| ABOUT THIS EXERCISE |
Would you please return the lines of the entries below starting at the line that has "[0:04.50-0:05.40]" and ending at the line that has "[0:12.60-0:13.50]", both included, exactly as they are?

| RECORDS SHOWN |

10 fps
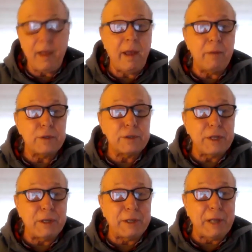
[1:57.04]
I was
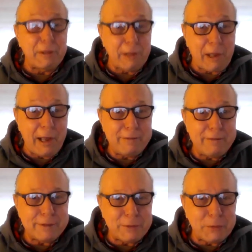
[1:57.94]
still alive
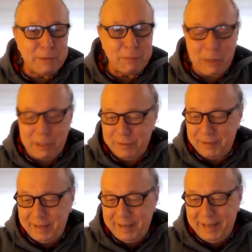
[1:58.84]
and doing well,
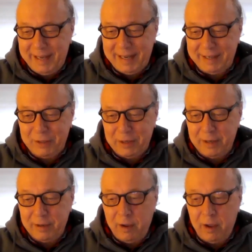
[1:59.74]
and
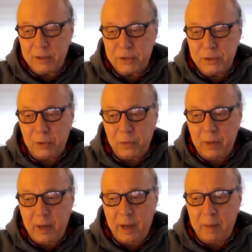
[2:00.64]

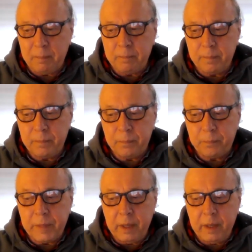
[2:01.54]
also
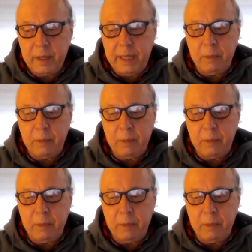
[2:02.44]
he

...

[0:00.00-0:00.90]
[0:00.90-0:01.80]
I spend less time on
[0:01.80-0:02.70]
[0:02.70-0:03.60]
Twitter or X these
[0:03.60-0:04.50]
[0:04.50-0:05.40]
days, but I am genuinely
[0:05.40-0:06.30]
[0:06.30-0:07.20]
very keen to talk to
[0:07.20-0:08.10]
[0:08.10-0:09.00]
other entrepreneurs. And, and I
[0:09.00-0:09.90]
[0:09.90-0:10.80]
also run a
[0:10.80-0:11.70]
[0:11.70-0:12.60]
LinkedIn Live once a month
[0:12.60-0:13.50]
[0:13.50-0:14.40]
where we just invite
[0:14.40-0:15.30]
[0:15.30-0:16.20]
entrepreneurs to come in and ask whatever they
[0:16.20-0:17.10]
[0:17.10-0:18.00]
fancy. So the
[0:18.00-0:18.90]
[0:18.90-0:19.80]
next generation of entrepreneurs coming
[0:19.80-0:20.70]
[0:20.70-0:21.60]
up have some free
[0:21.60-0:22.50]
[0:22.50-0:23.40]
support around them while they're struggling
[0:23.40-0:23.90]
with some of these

| ANSWER BOX |
[0:04.50-0:05.40]
days, but I am genuinely
[0:05.40-0:06.30]
[0:06.30-0:07.20]
very keen to talk to
[0:07.20-0:08.10]
[0:08.10-0:09.00]
other entrepreneurs. And, and I
[0:09.00-0:09.90]
[0:09.90-0:10.80]
also run a
[0:10.80-0:11.70]
[0:11.70-0:12.60]
LinkedIn Live once a month
[0:12.60-0:13.50]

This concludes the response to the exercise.